Task prompt ::
The listing is to be transcribed in full, with its images left out.

Extracted material ::
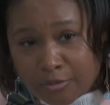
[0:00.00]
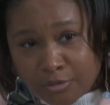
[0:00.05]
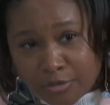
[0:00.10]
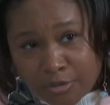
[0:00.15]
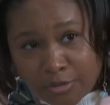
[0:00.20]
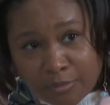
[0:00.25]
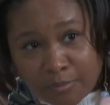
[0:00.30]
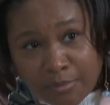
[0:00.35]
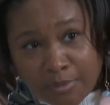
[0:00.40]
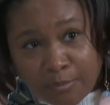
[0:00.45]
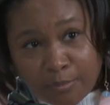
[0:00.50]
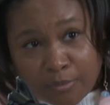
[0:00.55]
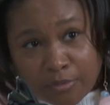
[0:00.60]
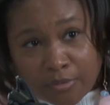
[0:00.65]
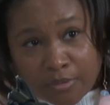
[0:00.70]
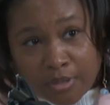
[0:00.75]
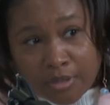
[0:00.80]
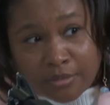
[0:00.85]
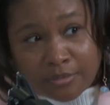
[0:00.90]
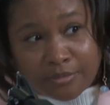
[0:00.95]
to the people
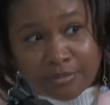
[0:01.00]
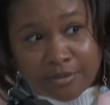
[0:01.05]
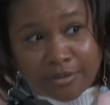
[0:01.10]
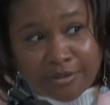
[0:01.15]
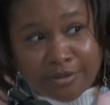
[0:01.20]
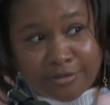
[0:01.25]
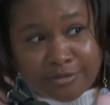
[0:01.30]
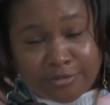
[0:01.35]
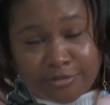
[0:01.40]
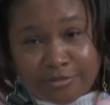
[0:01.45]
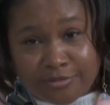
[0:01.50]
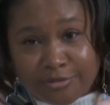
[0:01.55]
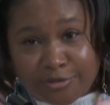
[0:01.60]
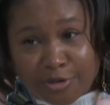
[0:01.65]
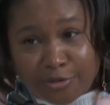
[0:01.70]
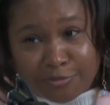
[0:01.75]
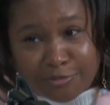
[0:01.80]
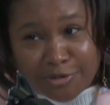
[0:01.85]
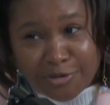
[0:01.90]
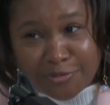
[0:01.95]
that
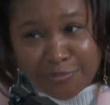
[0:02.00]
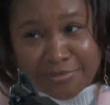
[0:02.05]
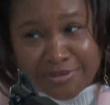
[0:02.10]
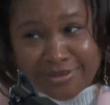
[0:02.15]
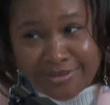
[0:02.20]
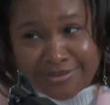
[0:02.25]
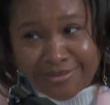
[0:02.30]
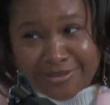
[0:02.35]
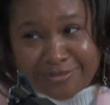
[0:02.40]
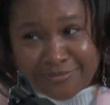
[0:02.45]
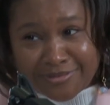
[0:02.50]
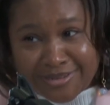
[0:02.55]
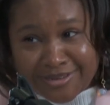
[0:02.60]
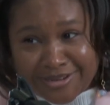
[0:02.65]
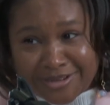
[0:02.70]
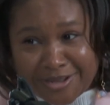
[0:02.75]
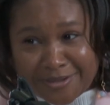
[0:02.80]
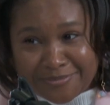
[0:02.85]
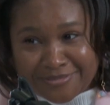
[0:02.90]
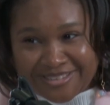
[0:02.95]
don't know me. Can we get a
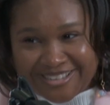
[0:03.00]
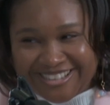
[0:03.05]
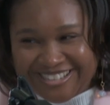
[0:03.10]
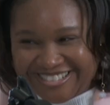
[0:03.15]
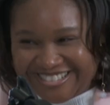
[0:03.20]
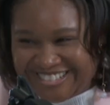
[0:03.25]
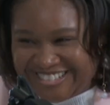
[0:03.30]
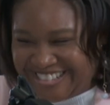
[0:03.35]
couple of hundred?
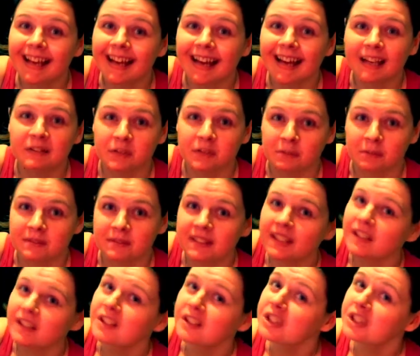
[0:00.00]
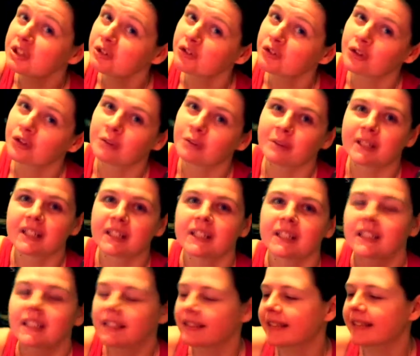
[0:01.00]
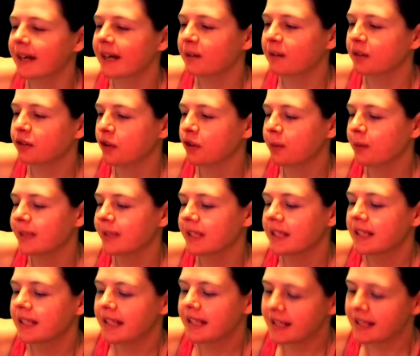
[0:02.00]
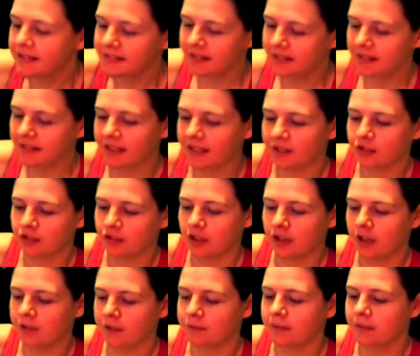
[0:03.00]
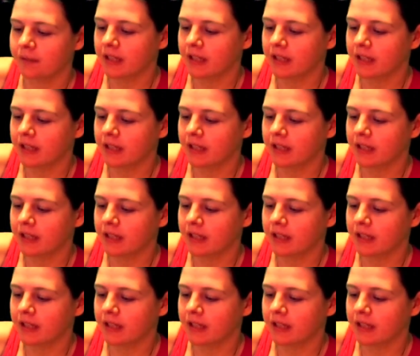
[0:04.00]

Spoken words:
and it was a particular YouTuber that was showing his collection off,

Completed exercise ::
[0:00.00]
[0:00.05]
[0:00.10]
[0:00.15]
[0:00.20]
[0:00.25]
[0:00.30]
[0:00.35]
[0:00.40]
[0:00.45]
[0:00.50]
[0:00.55]
[0:00.60]
[0:00.65]
[0:00.70]
[0:00.75]
[0:00.80]
[0:00.85]
[0:00.90]
[0:00.95]
to the people
[0:01.00]
[0:01.05]
[0:01.10]
[0:01.15]
[0:01.20]
[0:01.25]
[0:01.30]
[0:01.35]
[0:01.40]
[0:01.45]
[0:01.50]
[0:01.55]
[0:01.60]
[0:01.65]
[0:01.70]
[0:01.75]
[0:01.80]
[0:01.85]
[0:01.90]
[0:01.95]
that
[0:02.00]
[0:02.05]
[0:02.10]
[0:02.15]
[0:02.20]
[0:02.25]
[0:02.30]
[0:02.35]
[0:02.40]
[0:02.45]
[0:02.50]
[0:02.55]
[0:02.60]
[0:02.65]
[0:02.70]
[0:02.75]
[0:02.80]
[0:02.85]
[0:02.90]
[0:02.95]
don't know me. Can we get a
[0:03.00]
[0:03.05]
[0:03.10]
[0:03.15]
[0:03.20]
[0:03.25]
[0:03.30]
[0:03.35]
couple of hundred?
[0:00.00]
[0:01.00]
[0:02.00]
[0:03.00]
[0:04.00]

Spoken words:
and it was a particular YouTuber that was showing his collection off,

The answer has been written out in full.